==== RECORDED DATA
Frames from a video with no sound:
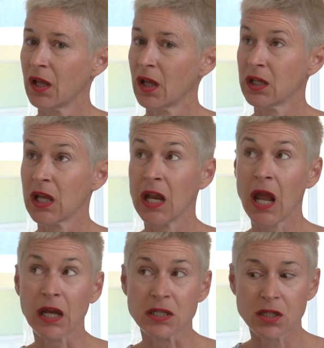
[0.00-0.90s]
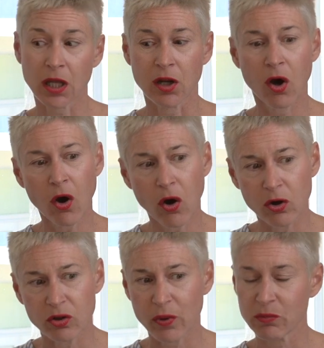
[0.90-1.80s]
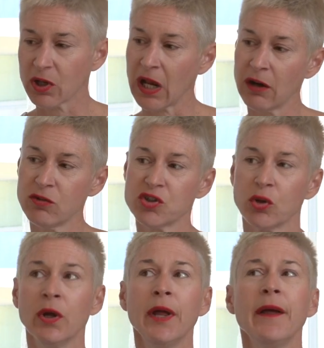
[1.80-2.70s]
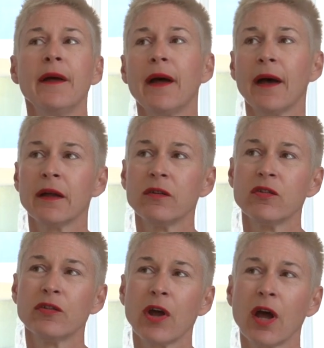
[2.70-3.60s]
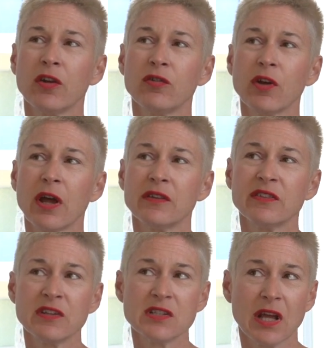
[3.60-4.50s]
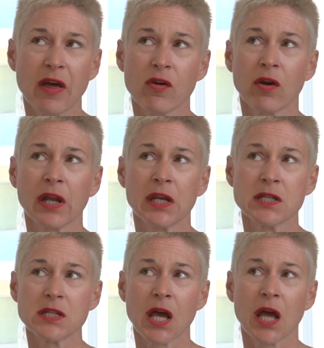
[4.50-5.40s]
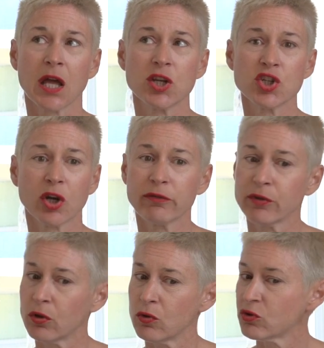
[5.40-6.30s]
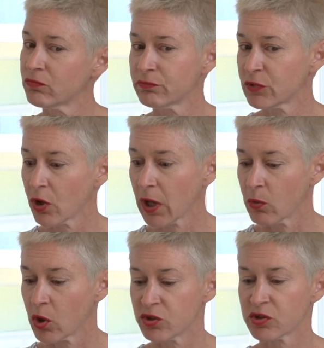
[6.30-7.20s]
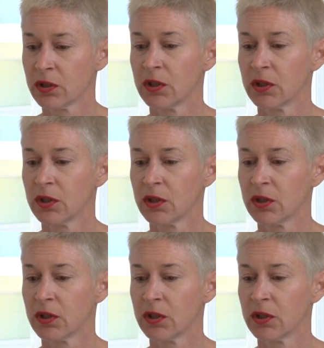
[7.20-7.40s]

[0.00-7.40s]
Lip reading: and connect and hug when we're allowed to, and sit together and share food. That's all I want.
========
WHAT IS EXPECTED
Could you repeat the entries word for word, skipping the pictures they contain?

OUTPUT FOR THIS TASK
Frames from a video with no sound:
[0.00-0.90s]
[0.90-1.80s]
[1.80-2.70s]
[2.70-3.60s]
[3.60-4.50s]
[4.50-5.40s]
[5.40-6.30s]
[6.30-7.20s]
[7.20-7.40s]

[0.00-7.40s]
Lip reading: and connect and hug when we're allowed to, and sit together and share food. That's all I want.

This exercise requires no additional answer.